(WORK ORDER)
Omitting the images, transcribe the records below exactly as they stand.

(RECORDS SUPPLIED)
▶

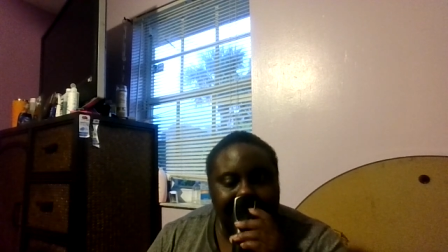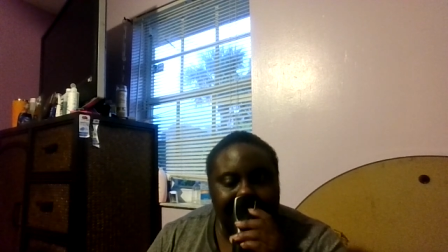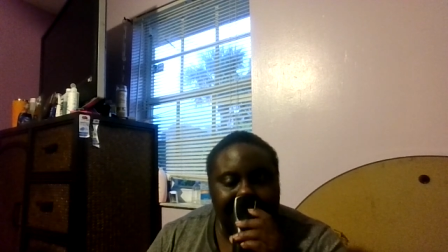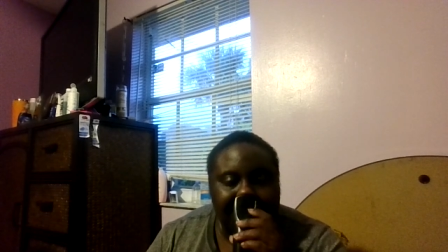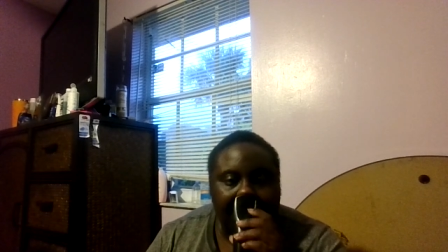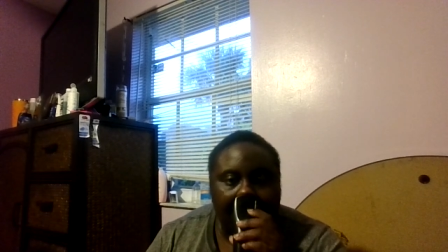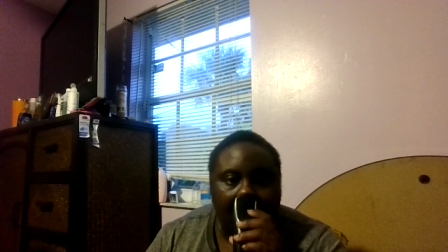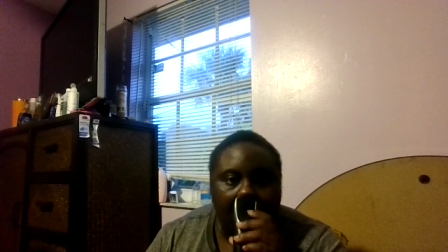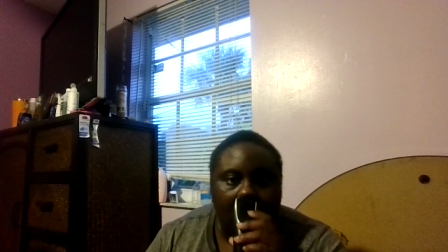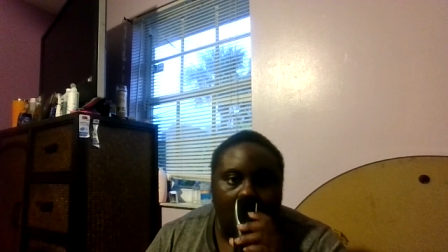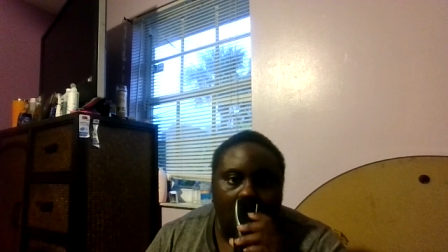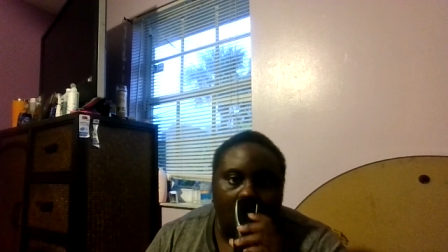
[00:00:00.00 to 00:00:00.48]

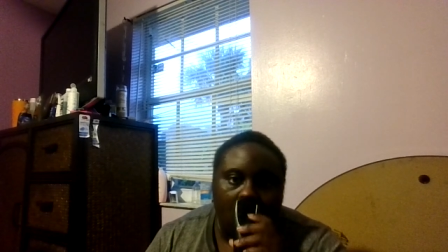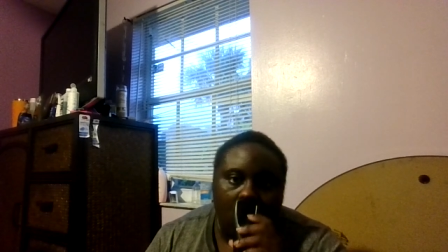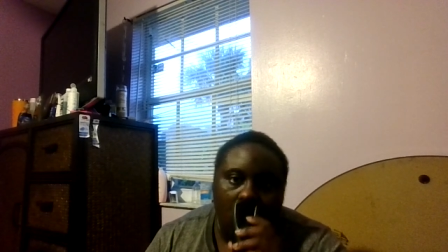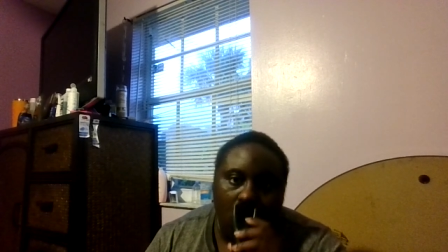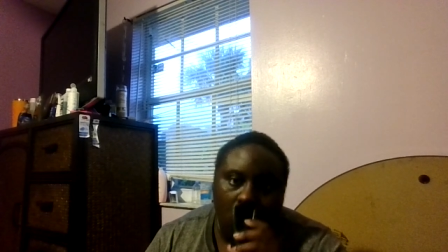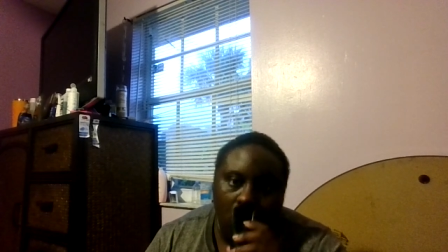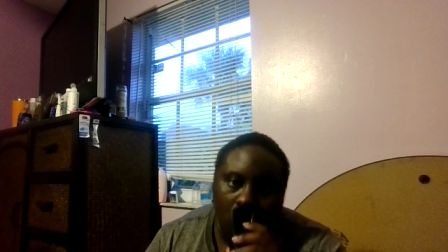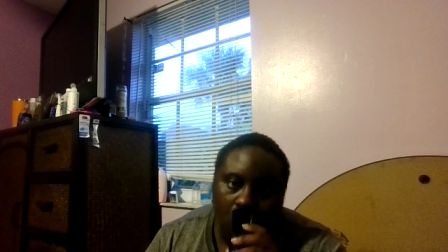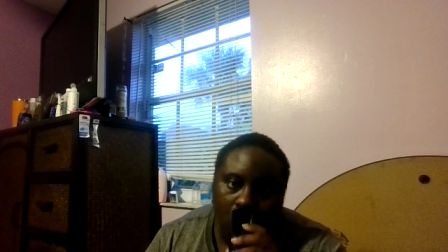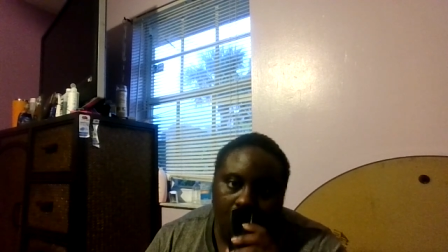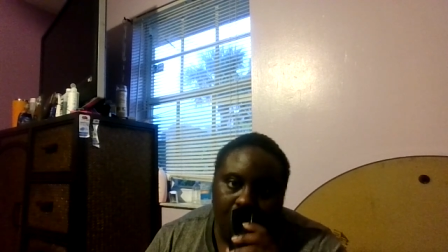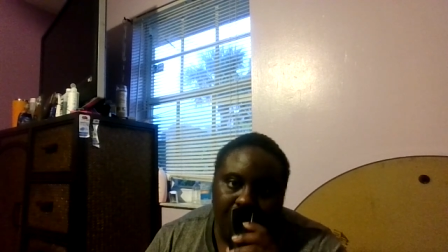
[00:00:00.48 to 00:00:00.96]
that
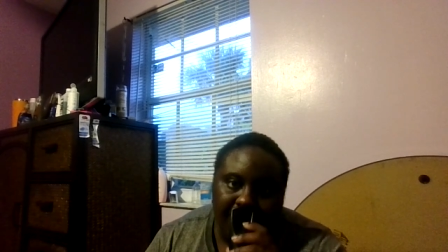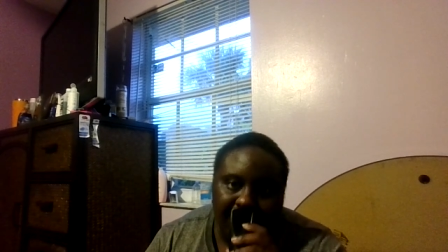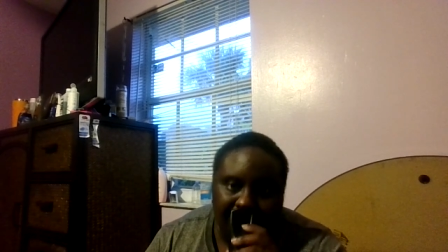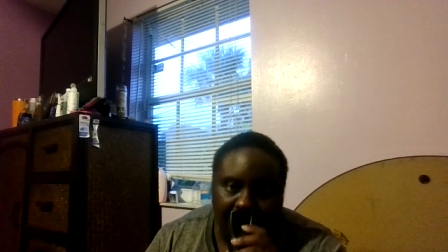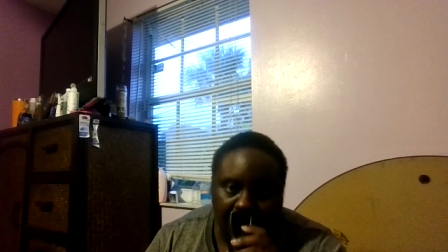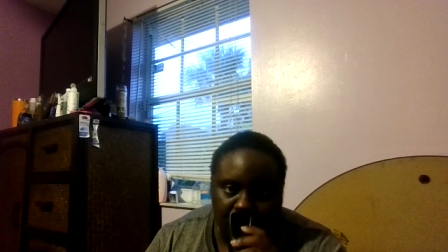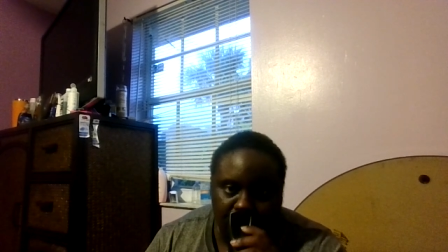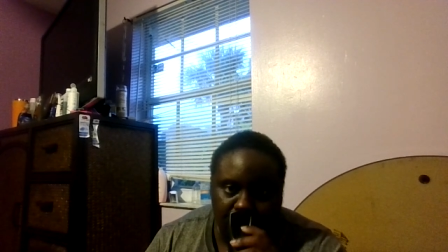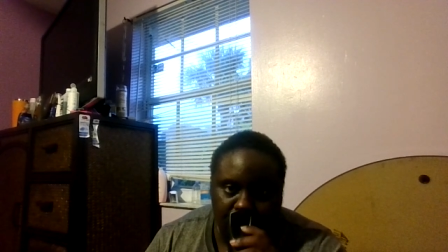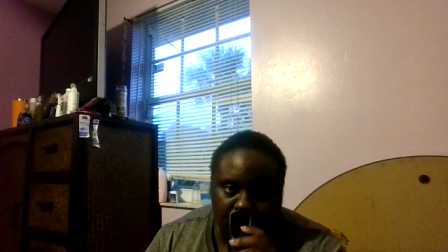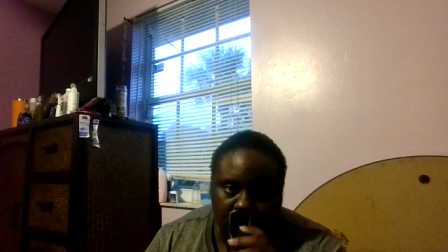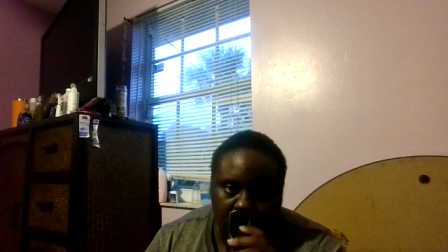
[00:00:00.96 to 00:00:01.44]
whole bag
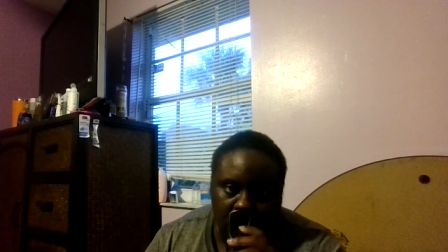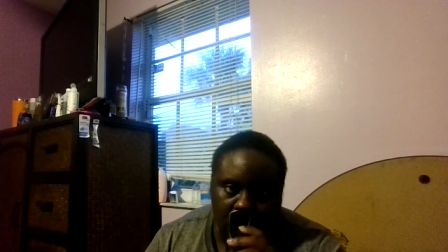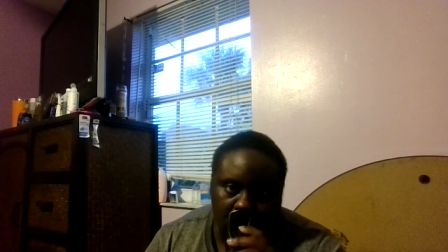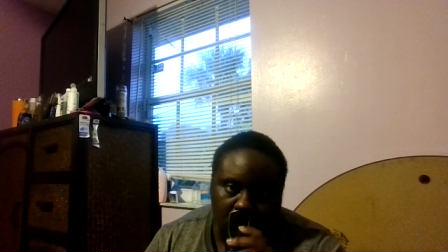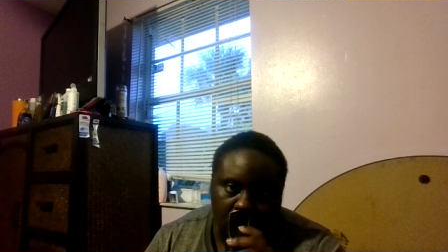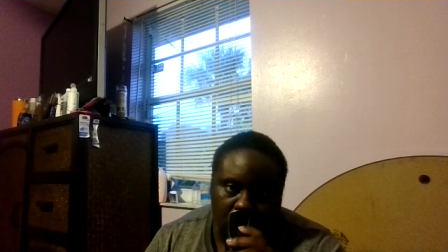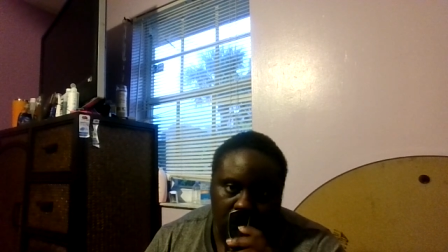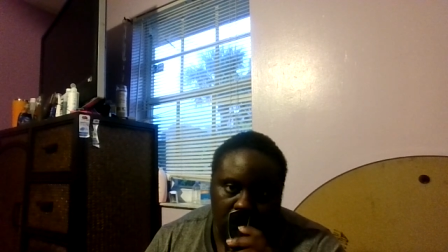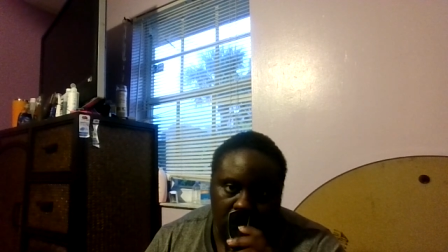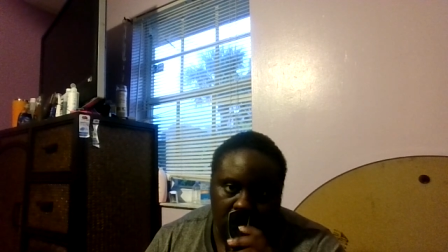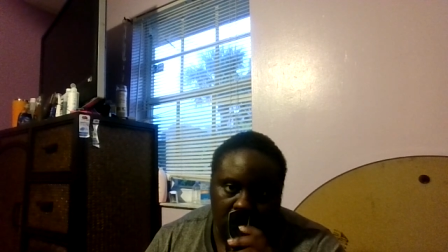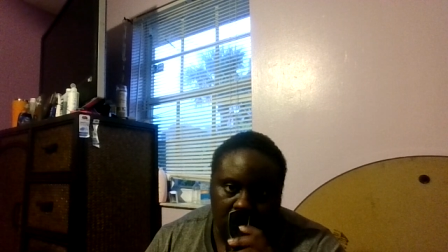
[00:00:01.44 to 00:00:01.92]
of
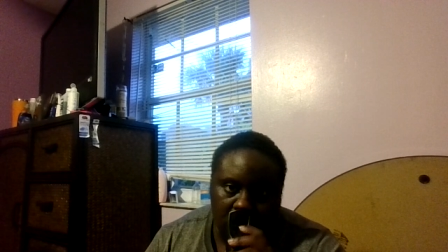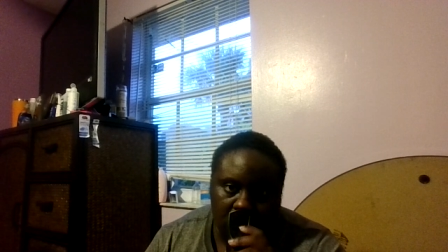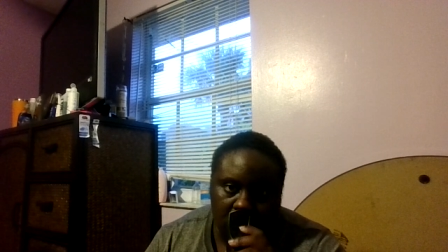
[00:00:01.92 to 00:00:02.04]
Cheetos.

◀

(RESULT FOR THIS TASK)
[00:00:00.00 to 00:00:00.48]

[00:00:00.48 to 00:00:00.96]
that
[00:00:00.96 to 00:00:01.44]
whole bag
[00:00:01.44 to 00:00:01.92]
of
[00:00:01.92 to 00:00:02.04]
Cheetos.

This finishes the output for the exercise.